> [Work to complete]
The pictures get dropped, while every remaining part of the listing is copied exactly.

> [Data in this exercise]
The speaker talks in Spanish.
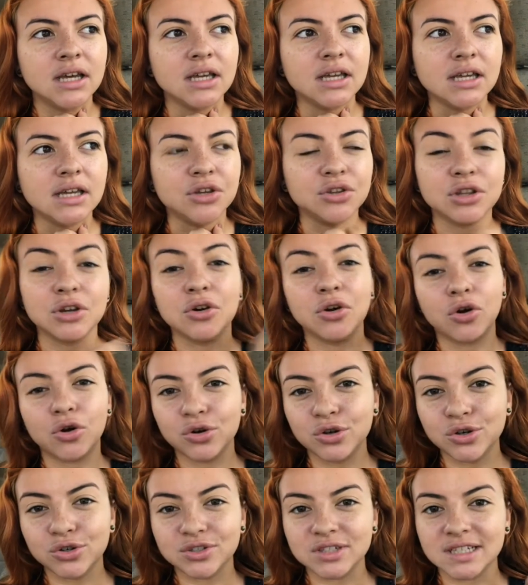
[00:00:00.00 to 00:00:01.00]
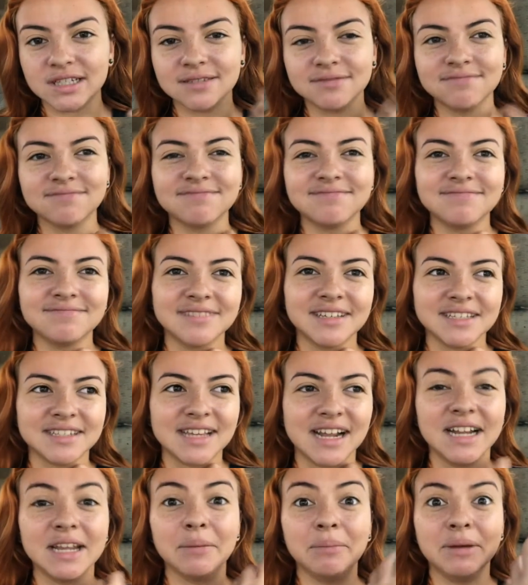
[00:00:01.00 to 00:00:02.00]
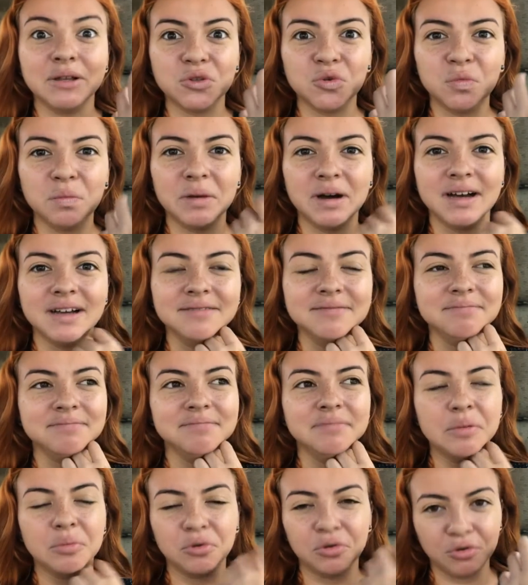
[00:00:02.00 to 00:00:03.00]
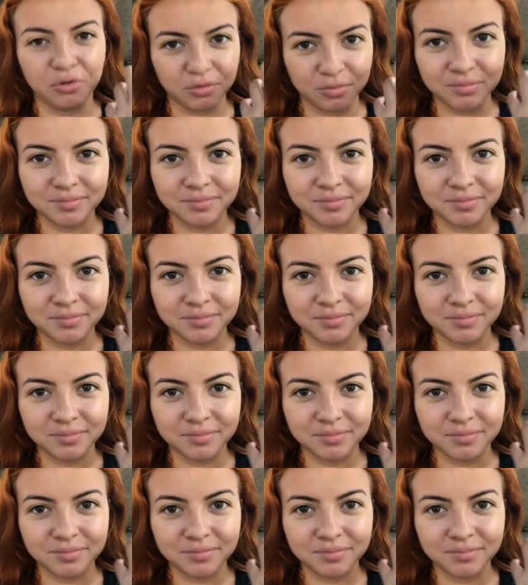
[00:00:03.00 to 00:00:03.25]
y yo tengo escoliosis, que si alguien me tumba me puedo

> [Reply]
The speaker talks in Spanish.
[00:00:00.00 to 00:00:01.00]
[00:00:01.00 to 00:00:02.00]
[00:00:02.00 to 00:00:03.00]
[00:00:03.00 to 00:00:03.25]
y yo tengo escoliosis, que si alguien me tumba me puedo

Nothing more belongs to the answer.